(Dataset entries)
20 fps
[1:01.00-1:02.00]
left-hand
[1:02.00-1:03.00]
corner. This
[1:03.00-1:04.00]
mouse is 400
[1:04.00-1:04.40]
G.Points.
---
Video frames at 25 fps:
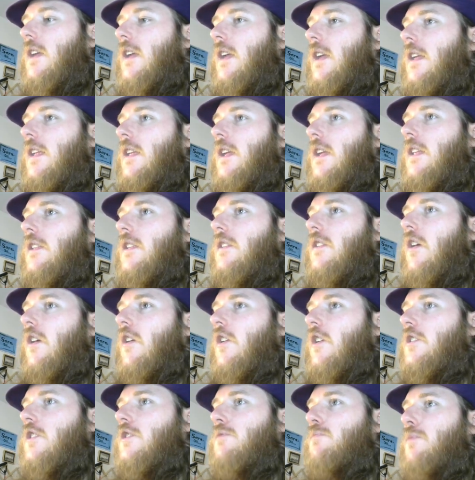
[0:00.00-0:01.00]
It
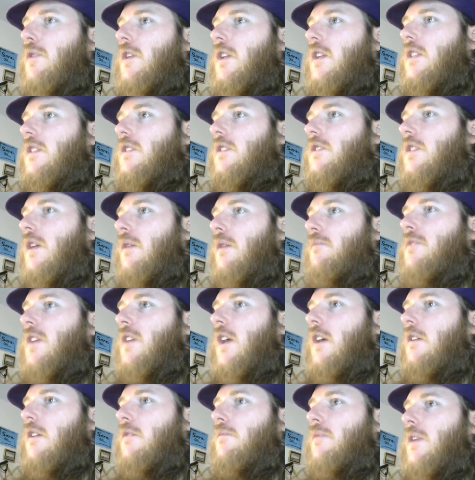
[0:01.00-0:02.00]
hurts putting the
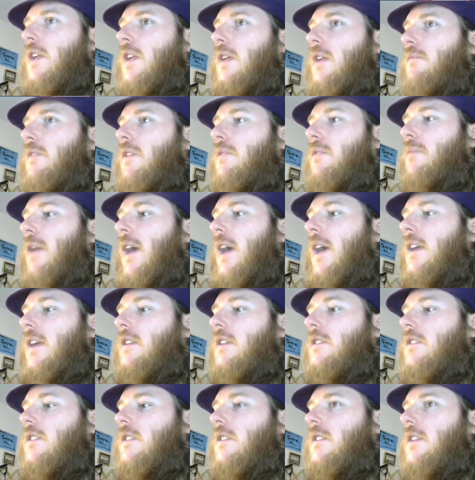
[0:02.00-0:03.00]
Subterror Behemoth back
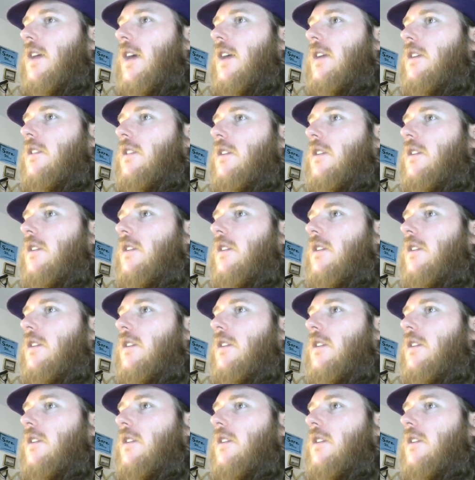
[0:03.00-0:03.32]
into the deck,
* * *
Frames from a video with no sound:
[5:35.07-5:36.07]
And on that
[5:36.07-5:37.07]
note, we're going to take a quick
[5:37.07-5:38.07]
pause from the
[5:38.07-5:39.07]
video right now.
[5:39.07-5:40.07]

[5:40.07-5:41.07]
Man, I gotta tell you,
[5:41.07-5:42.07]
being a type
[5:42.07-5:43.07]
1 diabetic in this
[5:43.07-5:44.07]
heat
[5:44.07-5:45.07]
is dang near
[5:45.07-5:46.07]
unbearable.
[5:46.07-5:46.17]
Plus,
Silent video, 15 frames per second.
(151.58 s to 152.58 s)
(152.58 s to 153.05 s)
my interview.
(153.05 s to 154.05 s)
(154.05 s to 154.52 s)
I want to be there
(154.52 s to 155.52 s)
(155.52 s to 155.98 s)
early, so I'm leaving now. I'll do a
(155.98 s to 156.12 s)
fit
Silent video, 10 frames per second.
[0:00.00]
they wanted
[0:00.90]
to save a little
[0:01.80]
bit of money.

Required action => In how many lines of the records does the string "second" occur? Answer with the number alone.

Solution for this task => 2